*** THE DATA ***

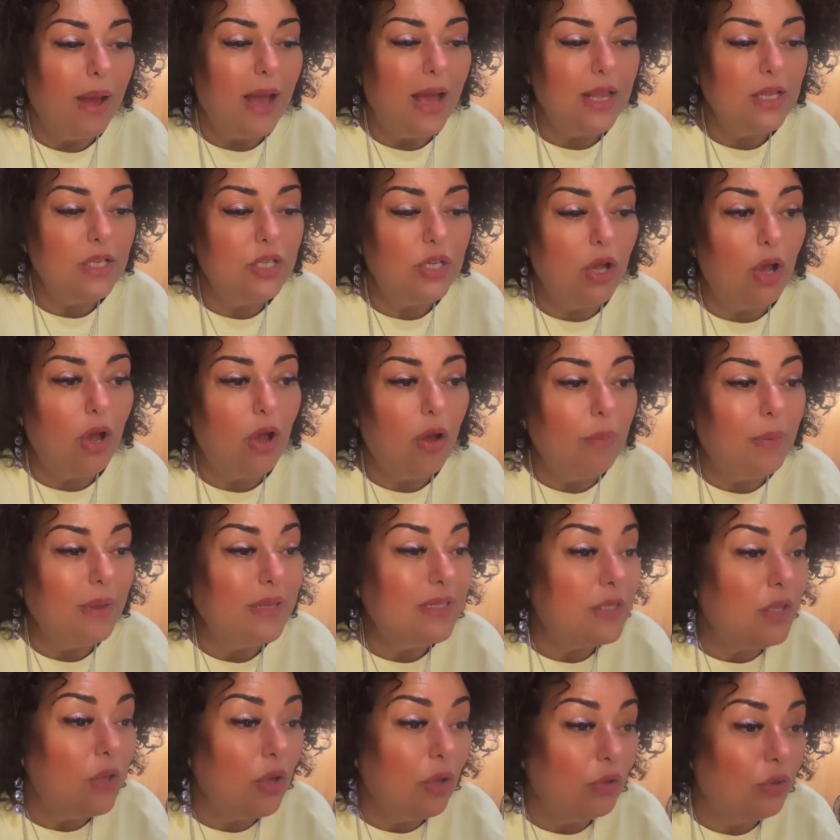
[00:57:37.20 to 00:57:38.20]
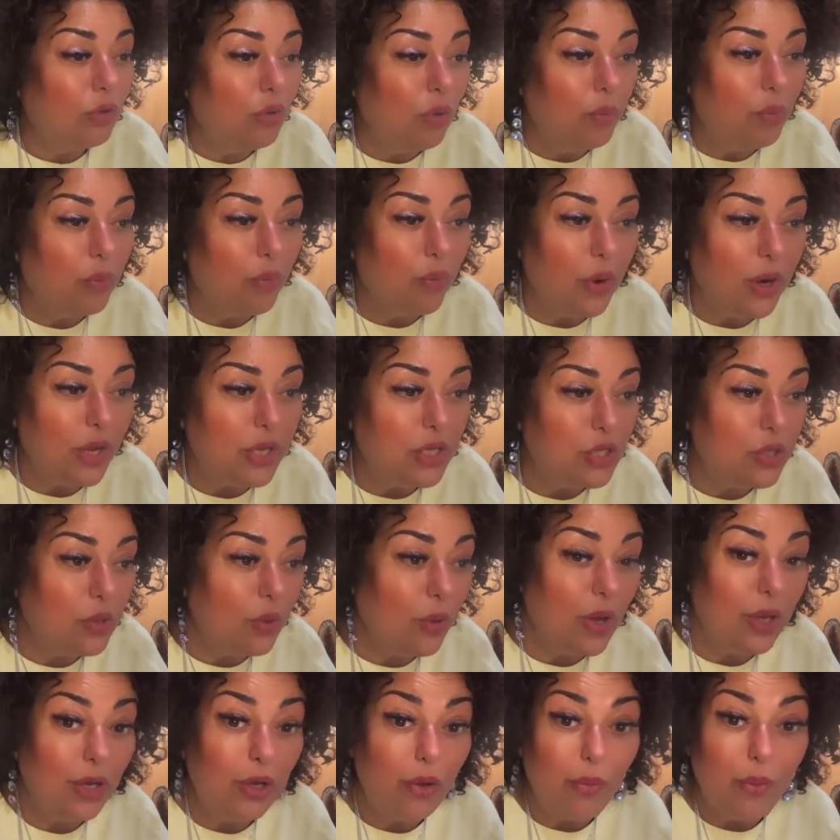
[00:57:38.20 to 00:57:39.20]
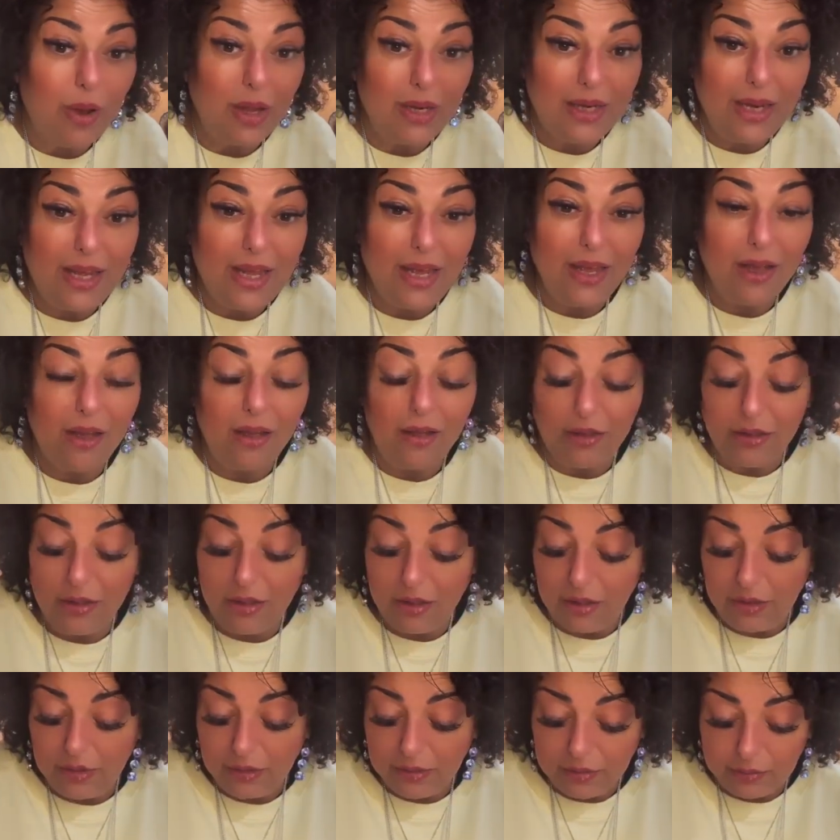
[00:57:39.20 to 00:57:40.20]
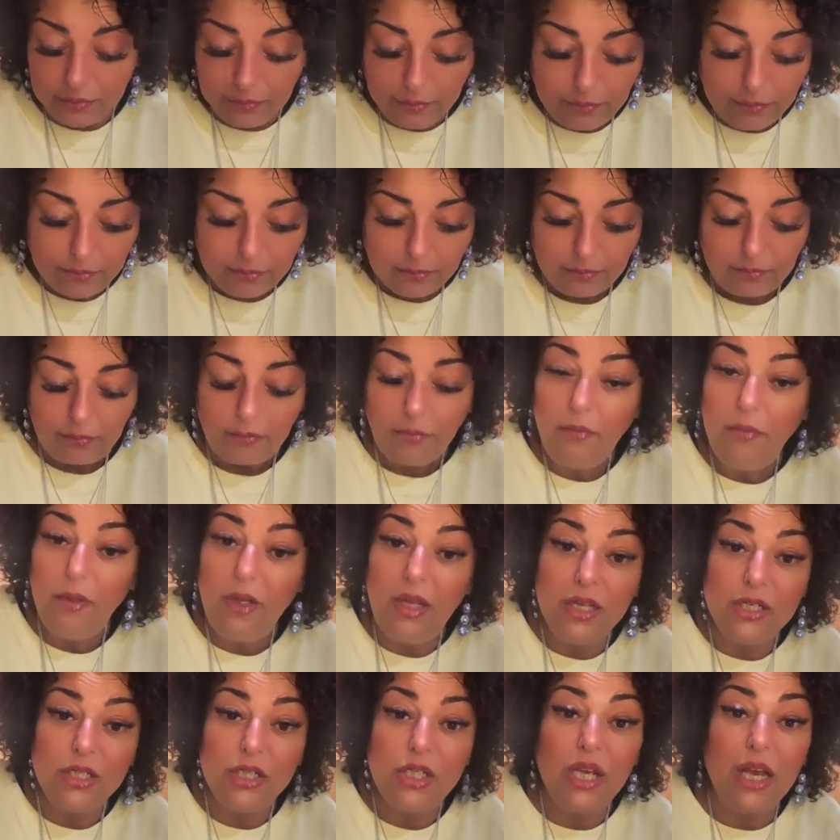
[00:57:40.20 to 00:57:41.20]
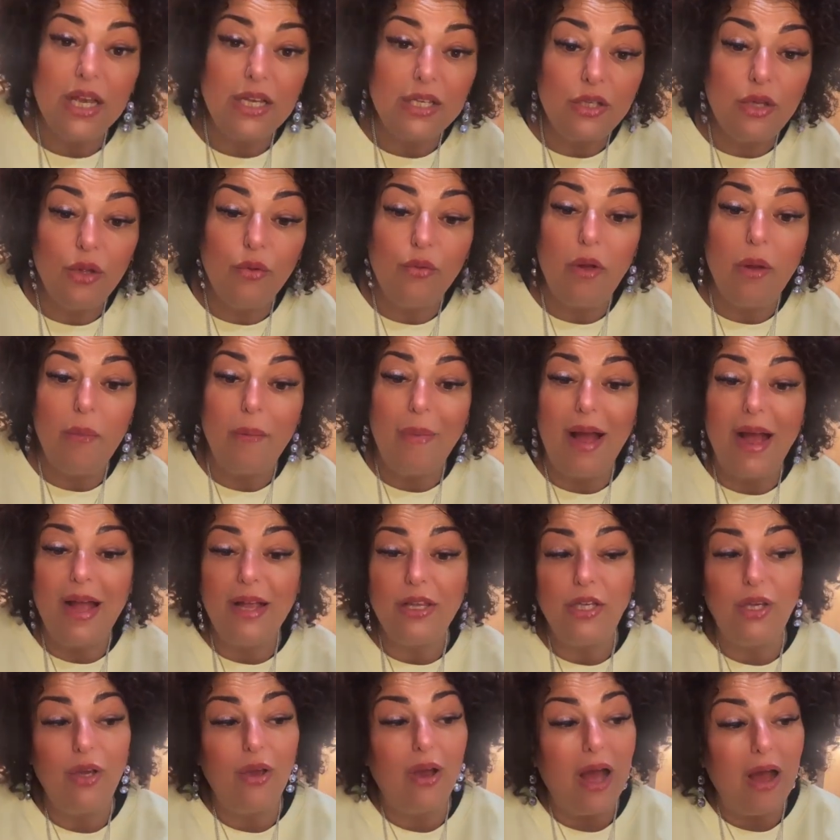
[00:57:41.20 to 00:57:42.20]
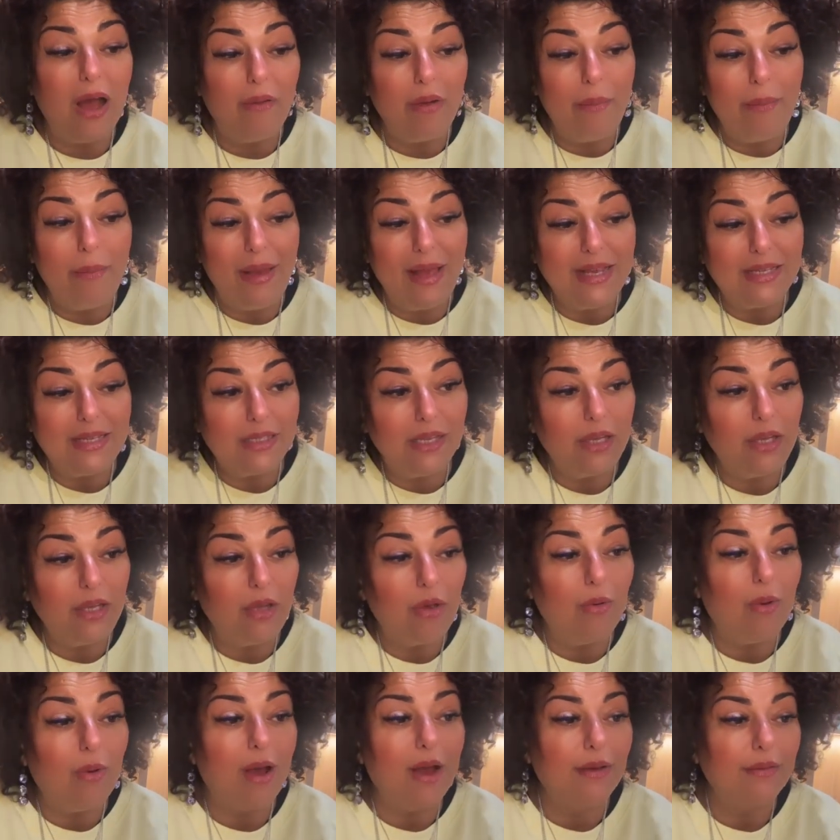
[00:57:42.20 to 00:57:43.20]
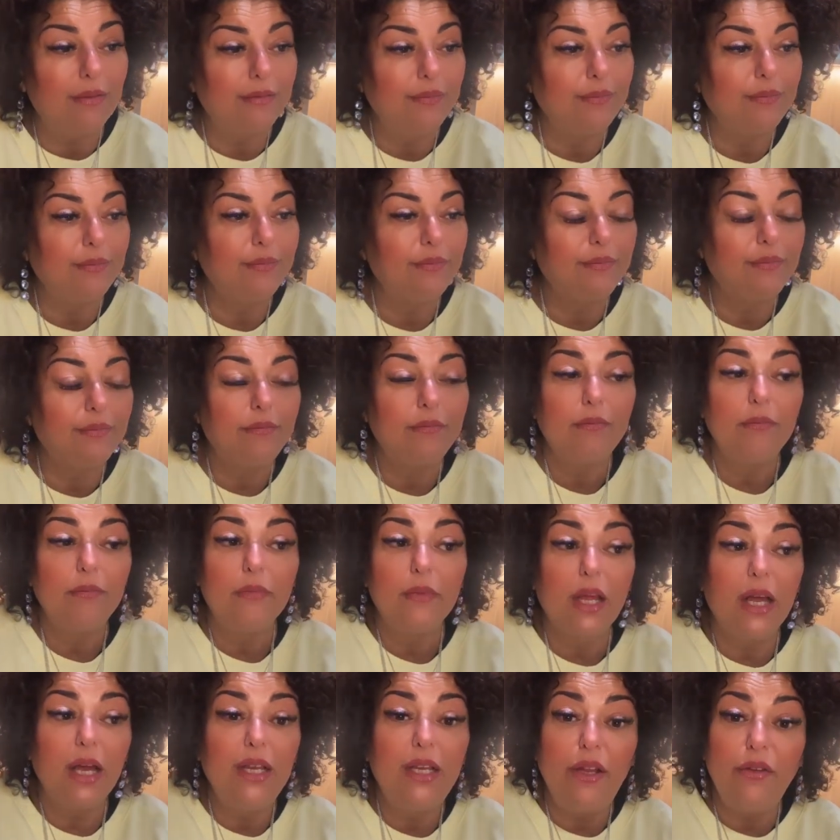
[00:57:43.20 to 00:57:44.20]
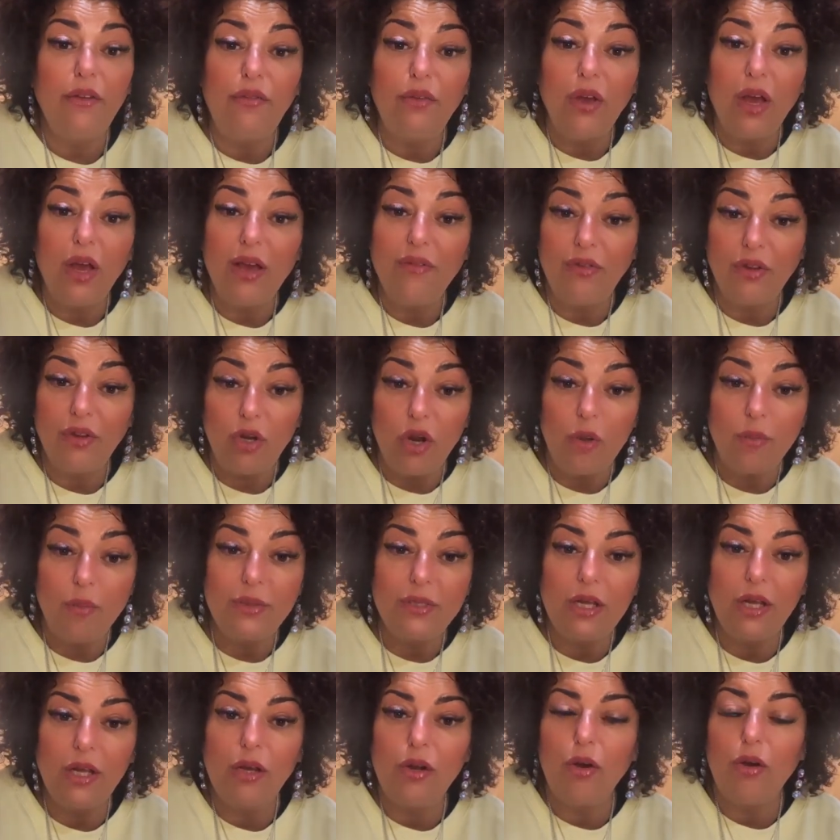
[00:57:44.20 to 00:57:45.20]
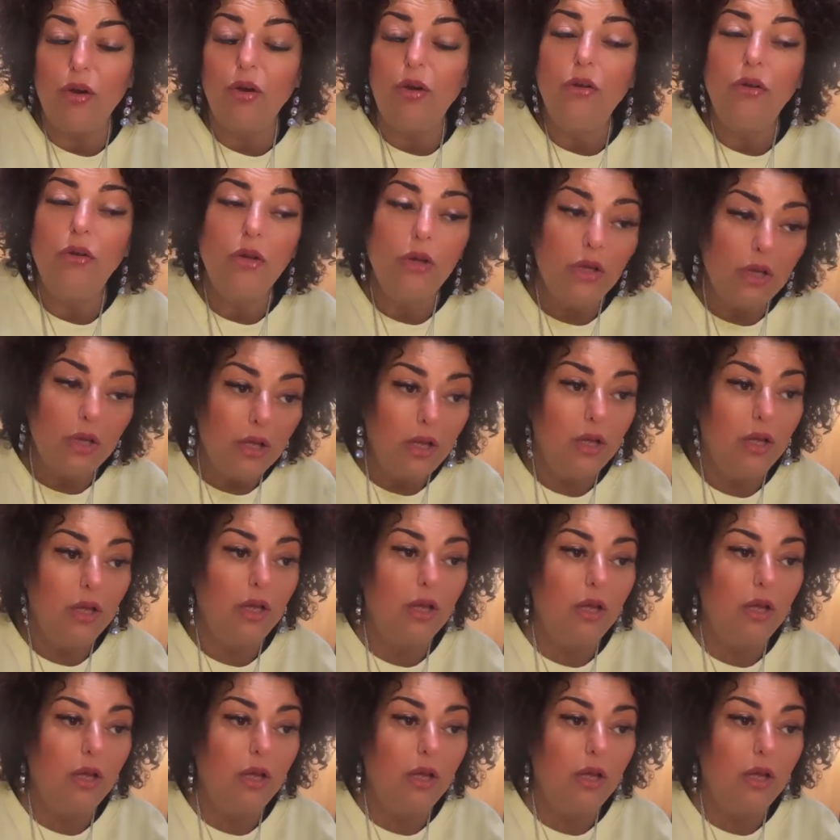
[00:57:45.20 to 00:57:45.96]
My job is not to preach to anyone here. It's just to remind you how amazing you are. And if you have an obstacle,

*** End of THE DATA ***

▶ WHAT IS REQUIRED: Make an exact copy of the records above. Keep out every picture.

▶ YOUR RESPONSE:
[00:57:37.20 to 00:57:38.20]
[00:57:38.20 to 00:57:39.20]
[00:57:39.20 to 00:57:40.20]
[00:57:40.20 to 00:57:41.20]
[00:57:41.20 to 00:57:42.20]
[00:57:42.20 to 00:57:43.20]
[00:57:43.20 to 00:57:44.20]
[00:57:44.20 to 00:57:45.20]
[00:57:45.20 to 00:57:45.96]
My job is not to preach to anyone here. It's just to remind you how amazing you are. And if you have an obstacle,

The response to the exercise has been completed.